- [Goal of the exercise]:
Before repeating the entries below, strip out every picture and keep all else as it is.

### Given entries

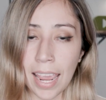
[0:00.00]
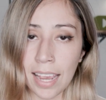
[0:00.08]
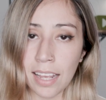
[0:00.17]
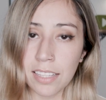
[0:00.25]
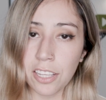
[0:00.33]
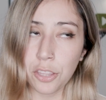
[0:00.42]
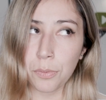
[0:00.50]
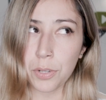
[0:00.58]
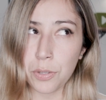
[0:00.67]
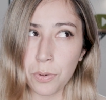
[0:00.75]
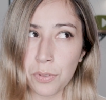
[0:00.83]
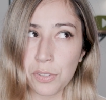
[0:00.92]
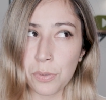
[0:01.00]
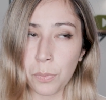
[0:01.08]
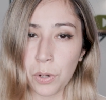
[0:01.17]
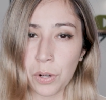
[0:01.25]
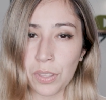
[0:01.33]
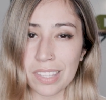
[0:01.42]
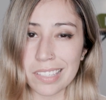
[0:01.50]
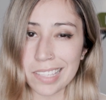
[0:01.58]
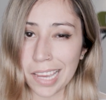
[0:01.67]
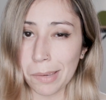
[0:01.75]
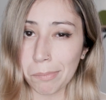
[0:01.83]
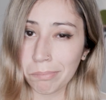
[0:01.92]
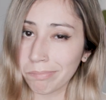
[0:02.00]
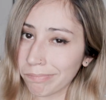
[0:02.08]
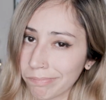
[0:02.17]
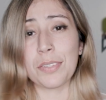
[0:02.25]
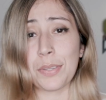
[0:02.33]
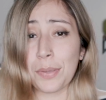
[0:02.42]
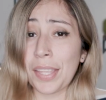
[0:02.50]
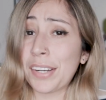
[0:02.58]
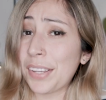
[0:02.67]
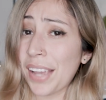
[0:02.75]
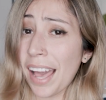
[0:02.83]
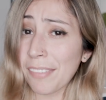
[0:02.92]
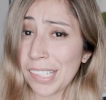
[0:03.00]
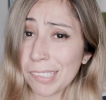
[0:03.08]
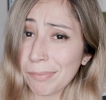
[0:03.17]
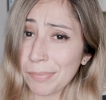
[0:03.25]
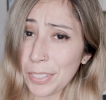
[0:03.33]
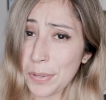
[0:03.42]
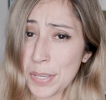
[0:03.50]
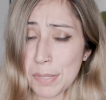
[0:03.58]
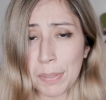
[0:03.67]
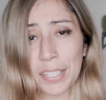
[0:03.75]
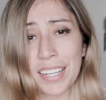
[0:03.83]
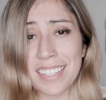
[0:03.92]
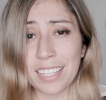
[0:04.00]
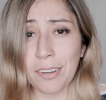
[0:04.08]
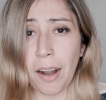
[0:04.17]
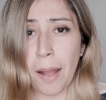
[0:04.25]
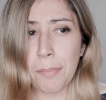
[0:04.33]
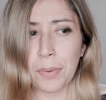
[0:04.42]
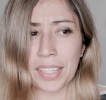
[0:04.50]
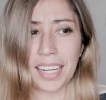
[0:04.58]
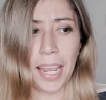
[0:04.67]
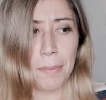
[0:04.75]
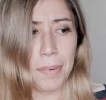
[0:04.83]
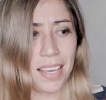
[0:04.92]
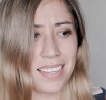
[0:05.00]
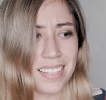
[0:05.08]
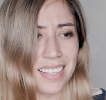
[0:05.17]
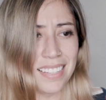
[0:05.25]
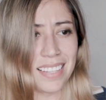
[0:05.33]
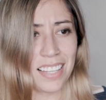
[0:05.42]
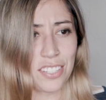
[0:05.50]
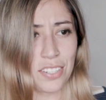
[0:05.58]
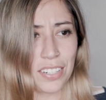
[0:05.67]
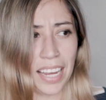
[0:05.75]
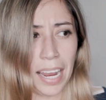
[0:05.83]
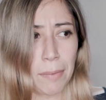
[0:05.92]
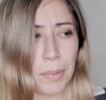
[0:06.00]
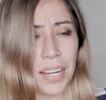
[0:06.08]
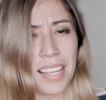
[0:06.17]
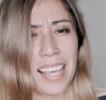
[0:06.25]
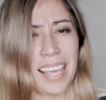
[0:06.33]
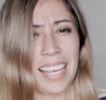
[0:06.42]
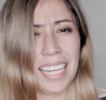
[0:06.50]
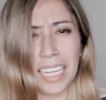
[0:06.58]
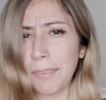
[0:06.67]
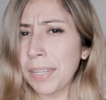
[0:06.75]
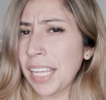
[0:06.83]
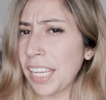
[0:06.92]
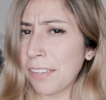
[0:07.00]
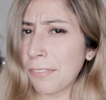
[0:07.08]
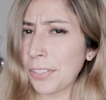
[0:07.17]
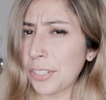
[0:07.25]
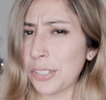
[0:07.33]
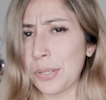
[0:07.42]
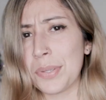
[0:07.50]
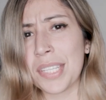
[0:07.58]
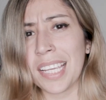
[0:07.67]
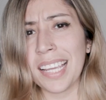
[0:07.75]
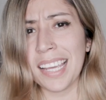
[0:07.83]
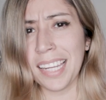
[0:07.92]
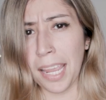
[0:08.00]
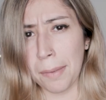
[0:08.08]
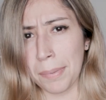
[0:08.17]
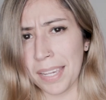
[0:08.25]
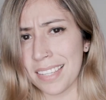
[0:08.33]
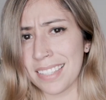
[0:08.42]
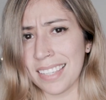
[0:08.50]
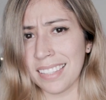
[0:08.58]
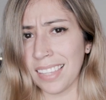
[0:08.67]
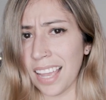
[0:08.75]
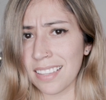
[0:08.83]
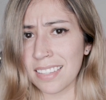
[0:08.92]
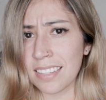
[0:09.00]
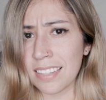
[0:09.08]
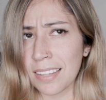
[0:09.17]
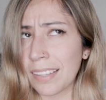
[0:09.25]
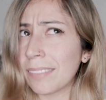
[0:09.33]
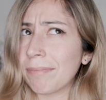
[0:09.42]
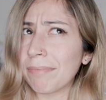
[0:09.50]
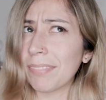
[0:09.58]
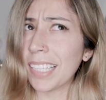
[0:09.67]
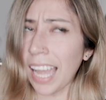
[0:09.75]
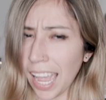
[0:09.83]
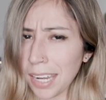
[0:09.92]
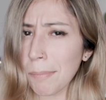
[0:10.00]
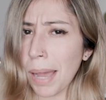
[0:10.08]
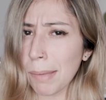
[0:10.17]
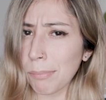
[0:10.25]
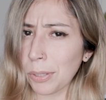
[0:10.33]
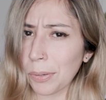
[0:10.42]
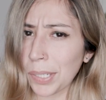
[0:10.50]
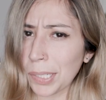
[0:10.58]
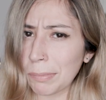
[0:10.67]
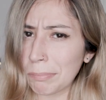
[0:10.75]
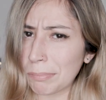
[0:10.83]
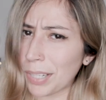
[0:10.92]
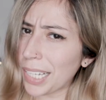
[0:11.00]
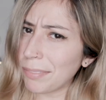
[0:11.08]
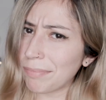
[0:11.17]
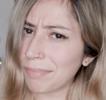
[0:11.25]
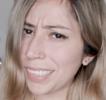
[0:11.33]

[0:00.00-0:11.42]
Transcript: and the results were the same. So there you have it. You experience a crop with an APS-C sensor camera, even if you're using an APS-C lens kind of mind blowing, right?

######

- [Output for this task]:
[0:00.00]
[0:00.08]
[0:00.17]
[0:00.25]
[0:00.33]
[0:00.42]
[0:00.50]
[0:00.58]
[0:00.67]
[0:00.75]
[0:00.83]
[0:00.92]
[0:01.00]
[0:01.08]
[0:01.17]
[0:01.25]
[0:01.33]
[0:01.42]
[0:01.50]
[0:01.58]
[0:01.67]
[0:01.75]
[0:01.83]
[0:01.92]
[0:02.00]
[0:02.08]
[0:02.17]
[0:02.25]
[0:02.33]
[0:02.42]
[0:02.50]
[0:02.58]
[0:02.67]
[0:02.75]
[0:02.83]
[0:02.92]
[0:03.00]
[0:03.08]
[0:03.17]
[0:03.25]
[0:03.33]
[0:03.42]
[0:03.50]
[0:03.58]
[0:03.67]
[0:03.75]
[0:03.83]
[0:03.92]
[0:04.00]
[0:04.08]
[0:04.17]
[0:04.25]
[0:04.33]
[0:04.42]
[0:04.50]
[0:04.58]
[0:04.67]
[0:04.75]
[0:04.83]
[0:04.92]
[0:05.00]
[0:05.08]
[0:05.17]
[0:05.25]
[0:05.33]
[0:05.42]
[0:05.50]
[0:05.58]
[0:05.67]
[0:05.75]
[0:05.83]
[0:05.92]
[0:06.00]
[0:06.08]
[0:06.17]
[0:06.25]
[0:06.33]
[0:06.42]
[0:06.50]
[0:06.58]
[0:06.67]
[0:06.75]
[0:06.83]
[0:06.92]
[0:07.00]
[0:07.08]
[0:07.17]
[0:07.25]
[0:07.33]
[0:07.42]
[0:07.50]
[0:07.58]
[0:07.67]
[0:07.75]
[0:07.83]
[0:07.92]
[0:08.00]
[0:08.08]
[0:08.17]
[0:08.25]
[0:08.33]
[0:08.42]
[0:08.50]
[0:08.58]
[0:08.67]
[0:08.75]
[0:08.83]
[0:08.92]
[0:09.00]
[0:09.08]
[0:09.17]
[0:09.25]
[0:09.33]
[0:09.42]
[0:09.50]
[0:09.58]
[0:09.67]
[0:09.75]
[0:09.83]
[0:09.92]
[0:10.00]
[0:10.08]
[0:10.17]
[0:10.25]
[0:10.33]
[0:10.42]
[0:10.50]
[0:10.58]
[0:10.67]
[0:10.75]
[0:10.83]
[0:10.92]
[0:11.00]
[0:11.08]
[0:11.17]
[0:11.25]
[0:11.33]

[0:00.00-0:11.42]
Transcript: and the results were the same. So there you have it. You experience a crop with an APS-C sensor camera, even if you're using an APS-C lens kind of mind blowing, right?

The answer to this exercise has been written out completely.